Aus dem Schwarz heraus raunt es tief und fatalistisch: "Der Krieg ist verloren ...". Langsam schält sich ein Mann aus dem Dunkel eines Schiffsbauchs, die Kamera rückt ihm näher, er sieht aus wie ein schwerer Brüter, der das Gewicht der Welt zu schultern hat, einer ganz und gar kaputten Welt. Es ist Peter Perg (Murathan Muslu), der zwei Jahre nach dem ersten der Weltkriege aus russischer Gefangenschaft heimkehrt ins untergegangene Habsburgerreich, dort aber kein Zuhause mehr findet. Das rostige Schiff gleitet auf seiner Fahrt nach Wien durch ein Totenreich, vorbei an verbrannten Bäumen, vorbei am Friedhof der Namenlosen. "Alles umsonst", flüstert im Sterben einer von Pergs Kameraden. Diese Ex-Soldaten sind so zerschlissen wie ihre Uniformen, und sie fahren nicht in den Frieden, sondern in ein zusammengebrochenes und zur chaotisch-brodelnden Republik geschrumpftes k. u. k.-Reich, das für sie keinen Platz mehr bietet. Außer im Obdachlosenquartier. Oder, wie für Peter Perg, in einer gespenstisch leeren Großbürgerwohnung, aus der seine Frau samt Kind ausgezogen ist.

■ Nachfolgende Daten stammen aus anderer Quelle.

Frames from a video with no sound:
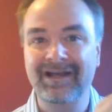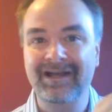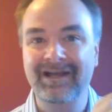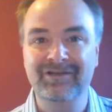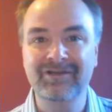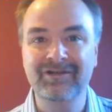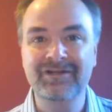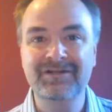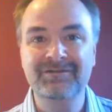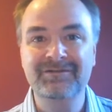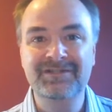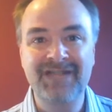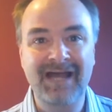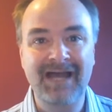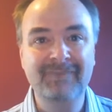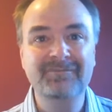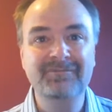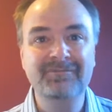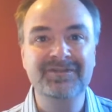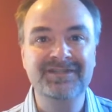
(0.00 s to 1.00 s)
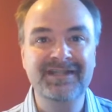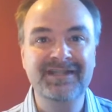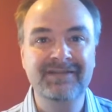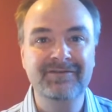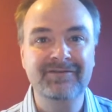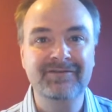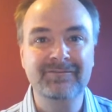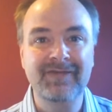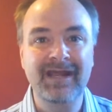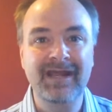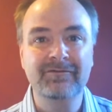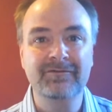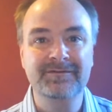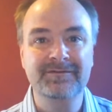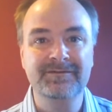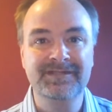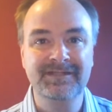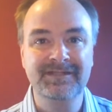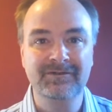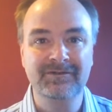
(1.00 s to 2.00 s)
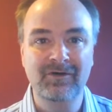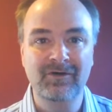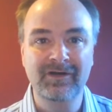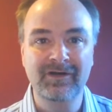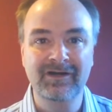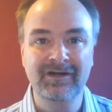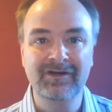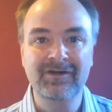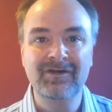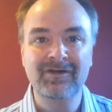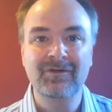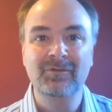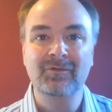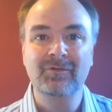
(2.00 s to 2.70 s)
a good Chapter 7 bankruptcy lawyer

In dieses von Gott verlassene Wien, dem jede Gemütlichkeit, jeder Humor, jeder Schmäh ausgetrieben ist, inszeniert Stefan Ruzowitzky ("Anatomie", "Die Fälscher") einen düsteren Thriller hinein, in dem ein Serienkiller sein Unwesen treibt. Peter Perg, vor dem Krieg im Kriminaldienst, findet sich eher gegen seinen Willen in der Ermittlungsarbeit wieder, wird aber auch selber von einem jungen Kollegen (Max von der Groeben) verdächtigt. Tatsächlich hat die unheimliche Mordserie, bei der die Opfer in grausamen Ritualen gepfählt, geköpft oder zerstückelt werden, mit ihm und seinen Kameraden zu tun. Sie alle haben, wie schon gesagt, ihren Frieden nicht gefunden, haben vielmehr ihre böse Vergangenheit und damit den Krieg mitgebracht ins "Hinterland".

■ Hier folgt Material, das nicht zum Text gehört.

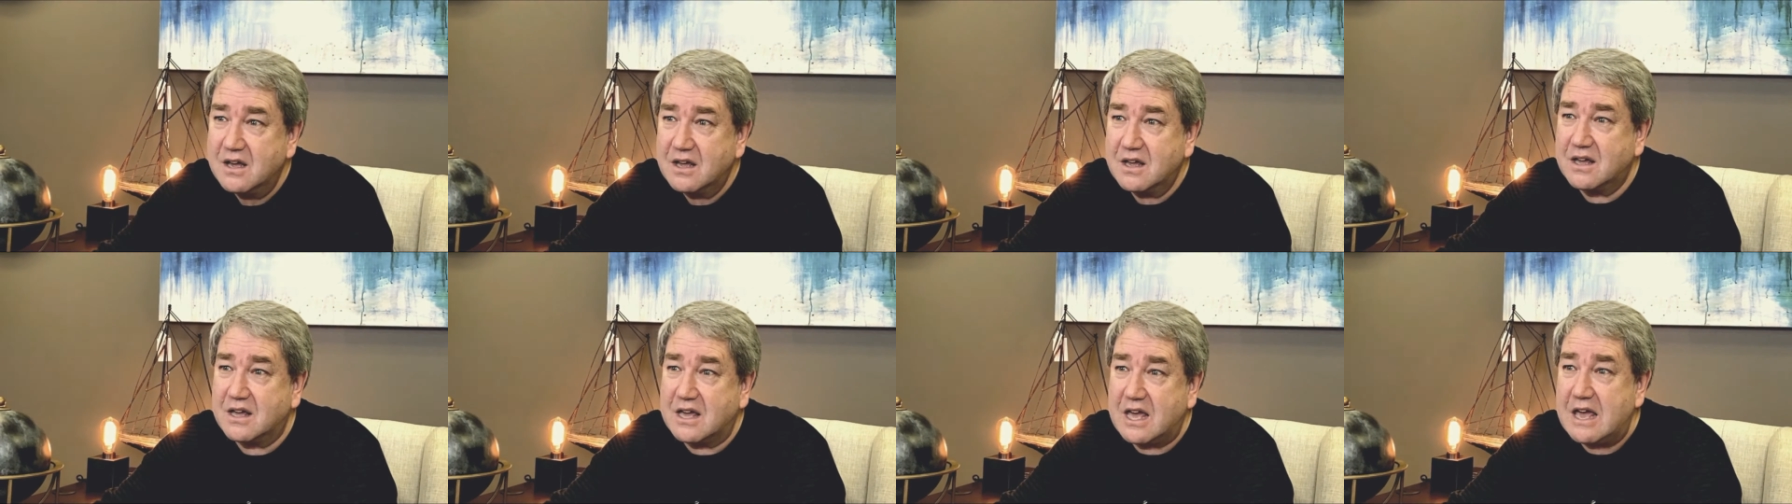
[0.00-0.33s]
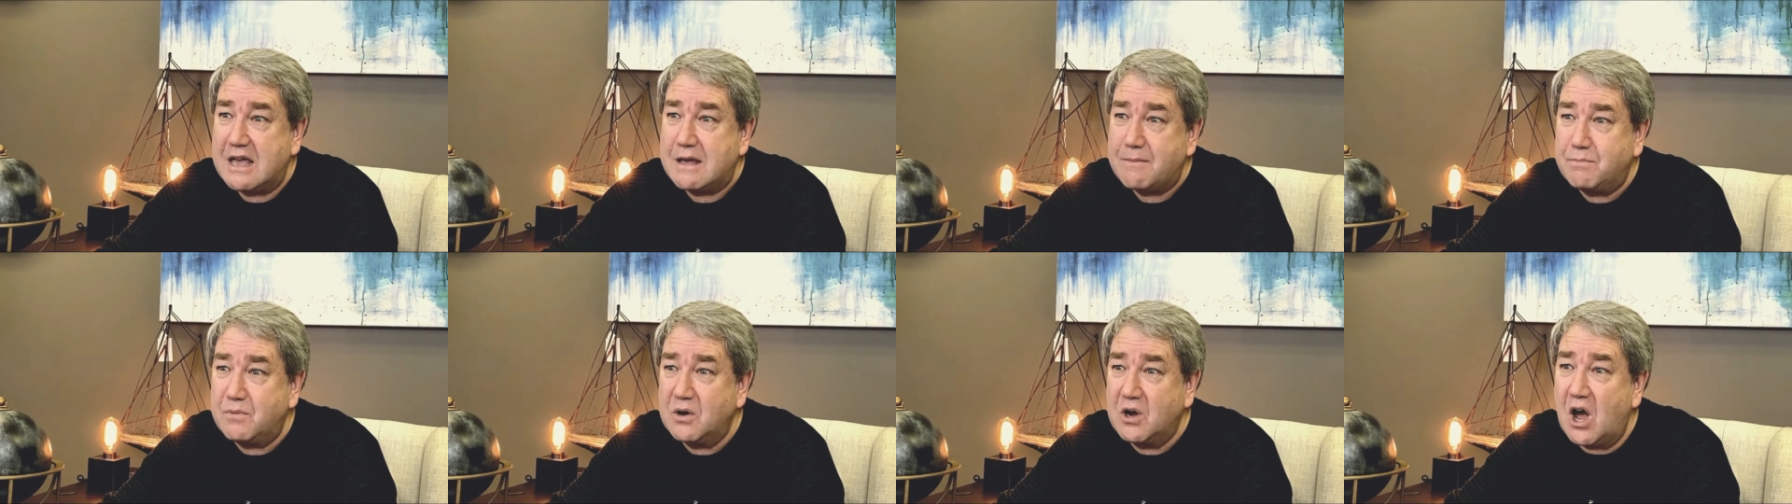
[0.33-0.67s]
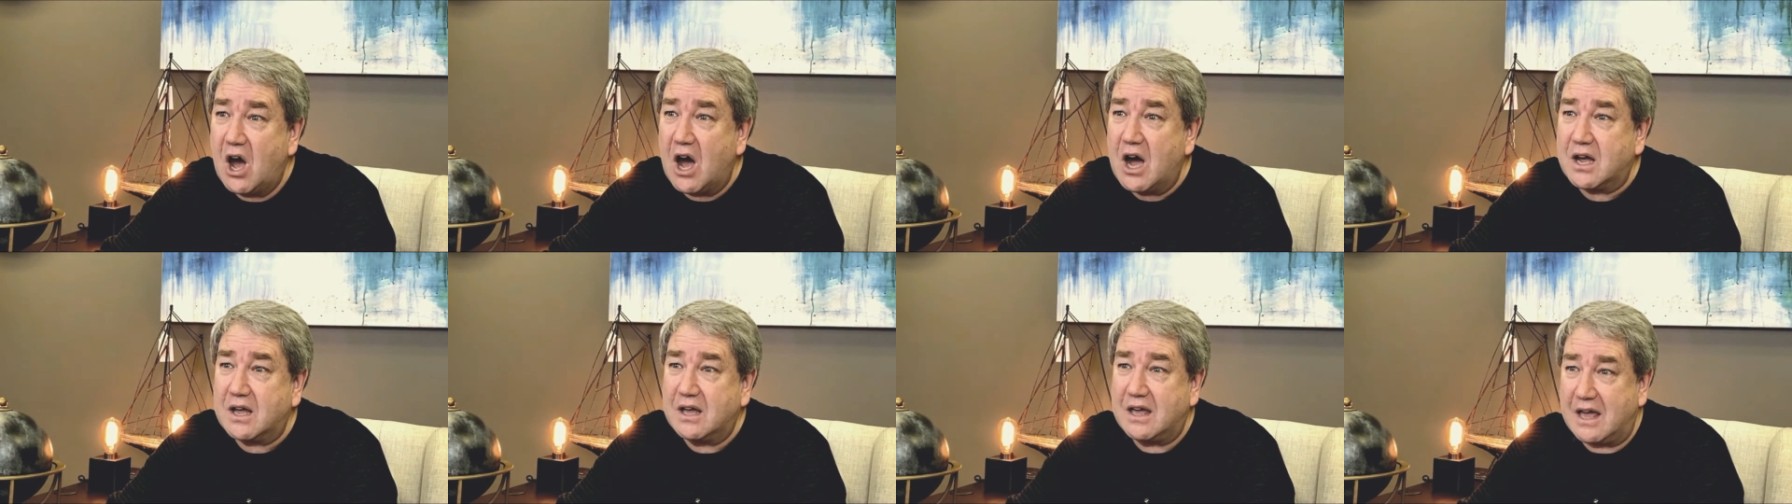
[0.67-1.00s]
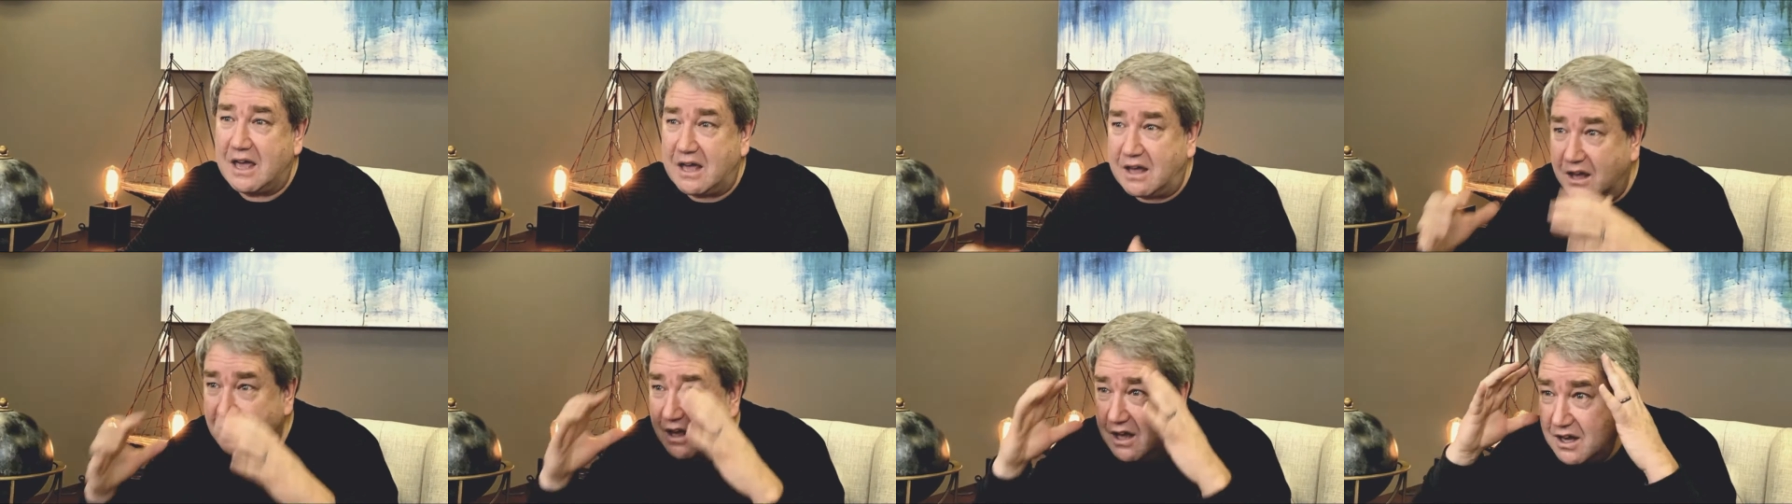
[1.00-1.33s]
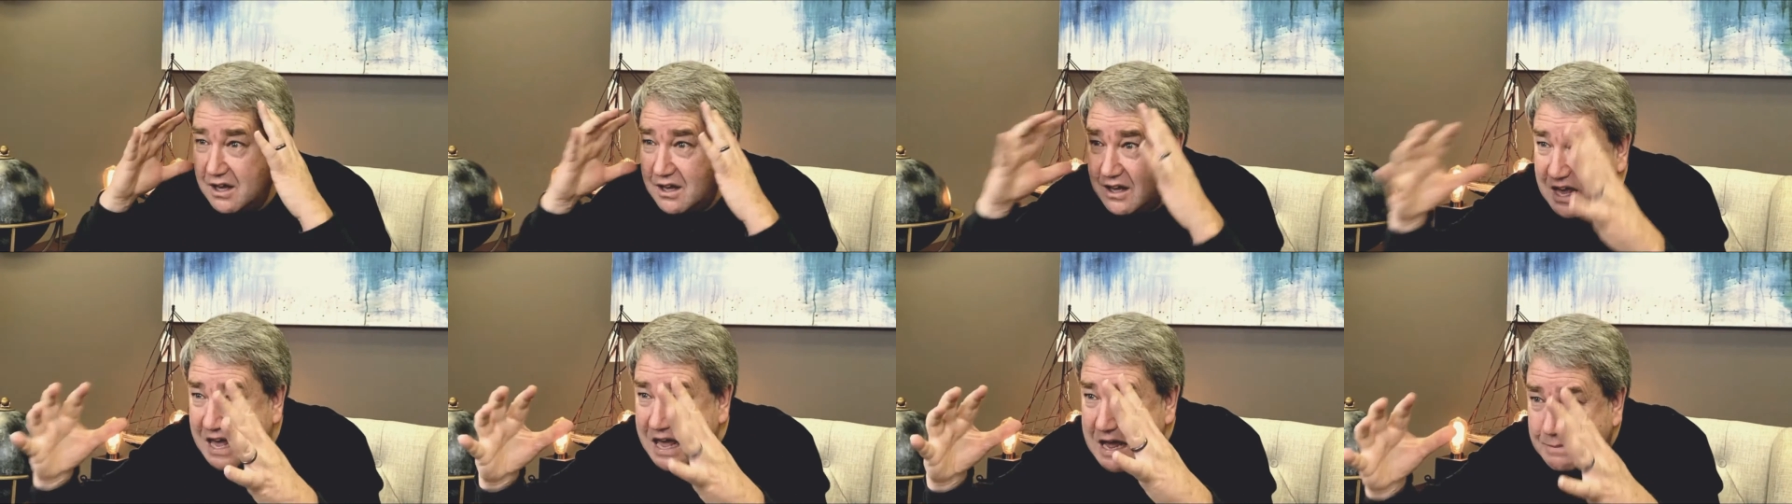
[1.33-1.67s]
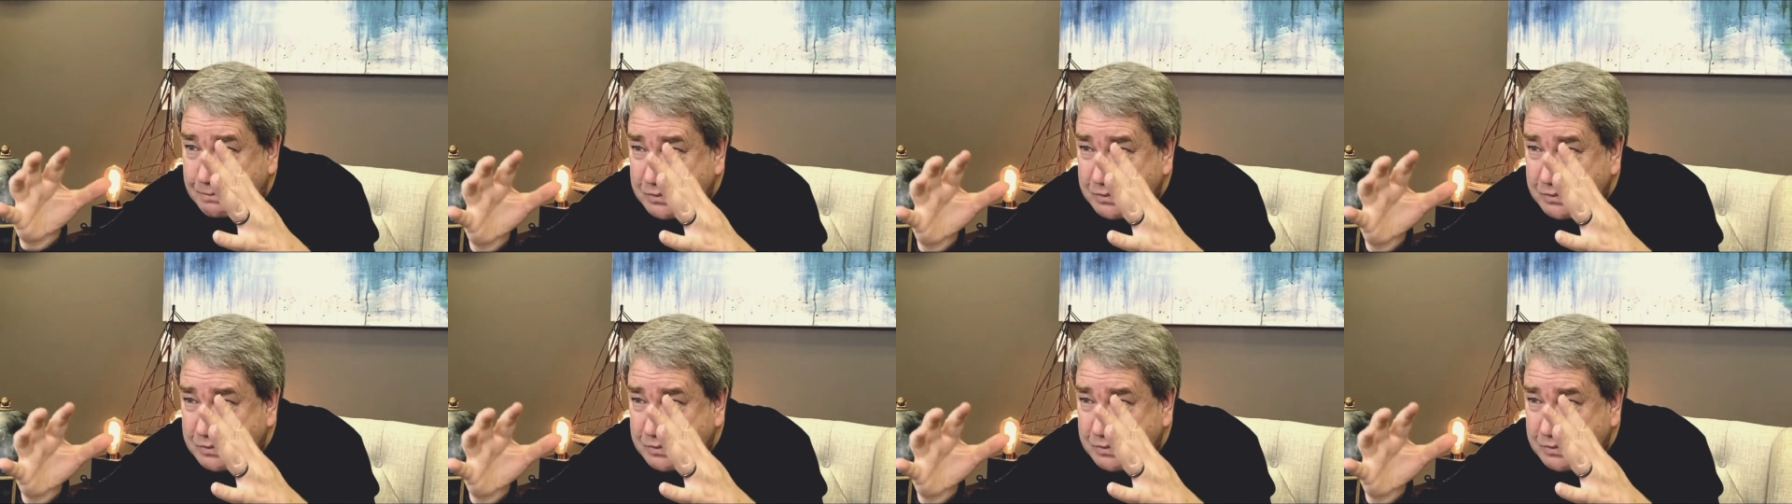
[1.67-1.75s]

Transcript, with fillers: Keep knocking. Keep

Die Zeit zwischen den beiden Weltkriegen, als sich in den Verwüstungen nach der ersten Katastrophe schon die Ahnungen der zweiten abzeichneten, ist für das deutsche Kino und Fernsehen wieder aktuell geworden. Dominik Grafs "Fabian oder der Gang vor die Hunde" oder die TV-Serie "Babylon Berlin" erinnern sich an jene Zwischenkriegszeit aber nicht nur als Historie, in der sich Phänomene unserer Gegenwart spiegeln, sie erinnern auch an deutsche Filmhistorie. Genauer gesagt: Das Kino des Expressionismus wird in diesen Geschichten und vor allem in "Babylon Berlin" zitiert, jenes Alptraum-Kino also, in dem zerrissene Seelenlandschaften umgesetzt wurden in Stil, Architektur und Atmosphäre. Und auch jenes Kino, über das der Soziologe und Kritiker Siegfried Kracauer 1947 ein Buch schrieb, dessen legendärer Titel den Sprung von der Leinwand in die Realität vollzieht: "Von Caligari zu Hitler".

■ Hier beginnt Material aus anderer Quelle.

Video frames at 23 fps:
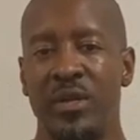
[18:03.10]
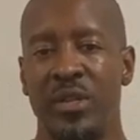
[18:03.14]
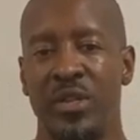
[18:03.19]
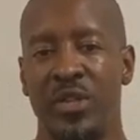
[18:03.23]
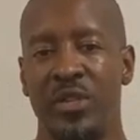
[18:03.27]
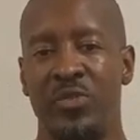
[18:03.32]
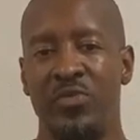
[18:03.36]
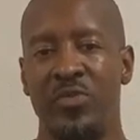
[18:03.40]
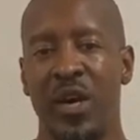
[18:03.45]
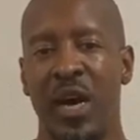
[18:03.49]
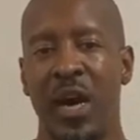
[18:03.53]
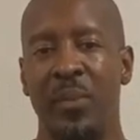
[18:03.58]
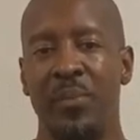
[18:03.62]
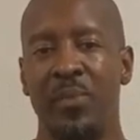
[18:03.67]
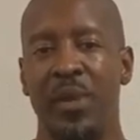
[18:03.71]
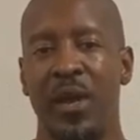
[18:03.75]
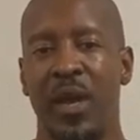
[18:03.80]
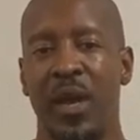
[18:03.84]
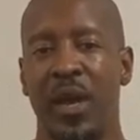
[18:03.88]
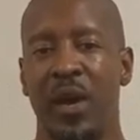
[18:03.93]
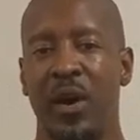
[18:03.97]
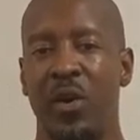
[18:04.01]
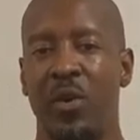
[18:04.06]
to drop
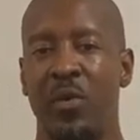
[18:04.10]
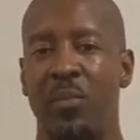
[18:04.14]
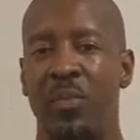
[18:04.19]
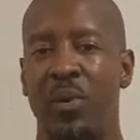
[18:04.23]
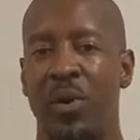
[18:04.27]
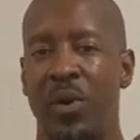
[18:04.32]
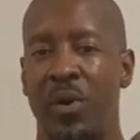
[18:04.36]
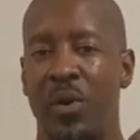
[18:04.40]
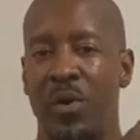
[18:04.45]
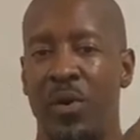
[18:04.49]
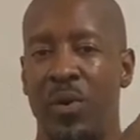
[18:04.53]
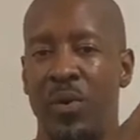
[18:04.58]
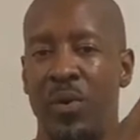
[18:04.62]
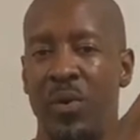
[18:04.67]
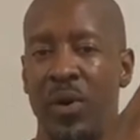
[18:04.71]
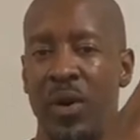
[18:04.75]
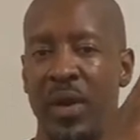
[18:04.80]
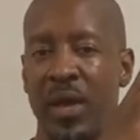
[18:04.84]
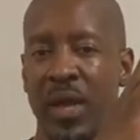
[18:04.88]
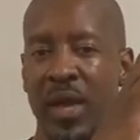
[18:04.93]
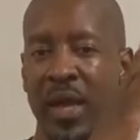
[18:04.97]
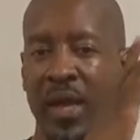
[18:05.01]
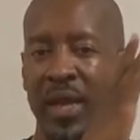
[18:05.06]
the
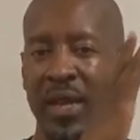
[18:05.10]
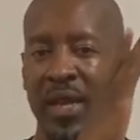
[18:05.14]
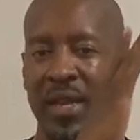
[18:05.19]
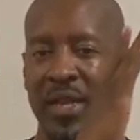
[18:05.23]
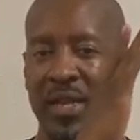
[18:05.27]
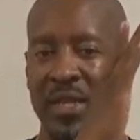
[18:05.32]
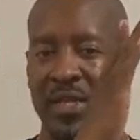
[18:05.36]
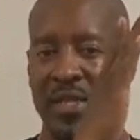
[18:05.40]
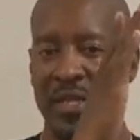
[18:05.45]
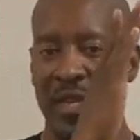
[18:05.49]
elbow and at the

Caligaris Alptraumwelt als dreidimensionales Zerrbild
Stefan Ruzowitzkys "Hinterland", der das expressionistische Kino nicht nur zitiert, sondern dieses Kino ganz und gar sein will, spielt in jenem Jahr 1920, in dem "Das Cabinet des Dr. Caligari" in die Kinos kam. Ebenfalls eine Serienmordgeschichte, die zum stilprägenden Klassiker wurde. Die Hell-Dunkel-Effekte, die engen Gassen, die gekippten Perspektiven: All dies findet sich nun auch wieder in "Hinterland", diesmal allerdings nicht gefilmt in gemalten Kulissen, sondern erzeugt durch computergenerierte Bilder, die aus Wien ein schiefwinklig-zersplittertes Panoptikum machen, eine farbleere, annähernd monochrome Stadt in fast immerwährender Nacht, in der auch bekannte Gebäude wie der Stephansdom zum eigenen Zerrbild werden und wie unheimliche Riesen über den Menschen dräuen. Als Thriller mag dieser Film ein paar Schwächen haben. Als Stilübung ist er sensationell.